The ECB move comes as leaders prepare for a crucial summit in Brussels tomorrow, at which France and Germany are expected to call for a raft of new financial measures to bring about tighter fiscal union in the 17-nation eurozone.
The moves are designed to bolster financial stability in the region and find a way out of the sovereign debt crisis which has brought a number of economies to the brink of collapse.
The ECB's decision to cut rates and ease pressure on banks will be aimed at tackling the underlying problems in the eurozone - that is, weak growth, low confidence and a lack of credit.
Purchasing Managers' Index data suggest the eurozone is likely to contract by 0.5% in the fourth quarter, while price pressures look set to ease in the coming months.
Chris Williamson, chief economist at financial information services firm Markit, said: "The sovereign debt crisis has hit business and consumer confidence at the same time as austerity measures are dampening demand in many countries."
He added: "The data suggest that the ECB is correct to be more worried about stabilising the economy, helping restore confidence and fighting off deflationary forces rather than future inflation."
In the UK, the Bank of England left its own monetary policy unchanged.

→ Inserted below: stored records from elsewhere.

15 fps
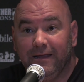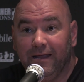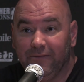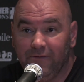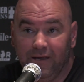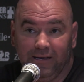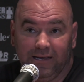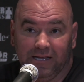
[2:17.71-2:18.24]

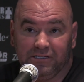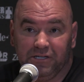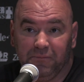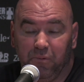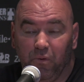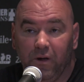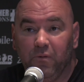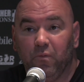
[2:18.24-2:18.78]
and then it gets to
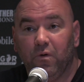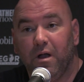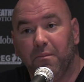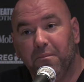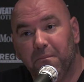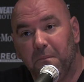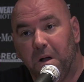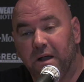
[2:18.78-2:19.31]
the point where
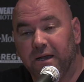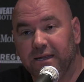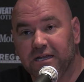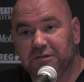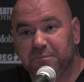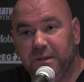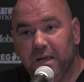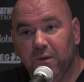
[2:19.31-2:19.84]
I'm on
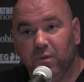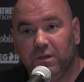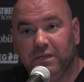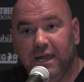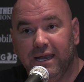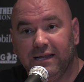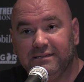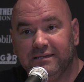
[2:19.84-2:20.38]
ESPN one
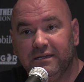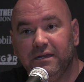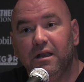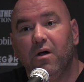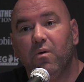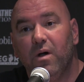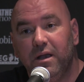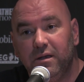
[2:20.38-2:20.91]
day and I said, you
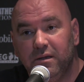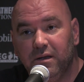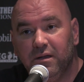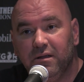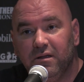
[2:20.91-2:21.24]
know what?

It has already acknowledged that it will take until February to administer the £75 billion expansion in its QE programme announced in October.
Howard Archer, chief UK and European economist at IHS Global Insight, expects a further £50 billion of QE from the Bank of England in both the first and second quarters of 2012, taking the total up to £375 billion.
He said: "Despite keeping policy on hold this month, latest data and survey evidence are likely to have largely reinforced the MPC's concerns over the economy and fuelled their belief that more QE will be required."
The latest snapshot of the UK economy has made for gloomy reading, with influential think-tank NIESR estimating that growth slowed again in the three months to November to 0.3%, from 0.4% in the three months to October.
And official figures yesterday showed a larger-than-expected 0.7% contraction in industrial production and manufacturing in October, further fuelling fears of a double-dip recession.
It followed warnings from Bank Governor Sir Mervyn King that the UK faces a "systemic crisis" and that banks should brace themselves for a potential eurozone collapse amid fears of a second credit crunch.
The CBI's chief economic adviser, Ian McCafferty, said: "Developments in the eurozone remain the key risk to the UK's economic prospects. While there are encouraging signs that progress will be made at this week's summit, it's clear that the situation is at a critical juncture."
Holding interest rates will be welcomed by borrowers, but the extended period of lower lending costs spells more misery for pensioners and savers, who will continue to suffer low returns on their money at a time when high inflation is eroding the value of their deposits.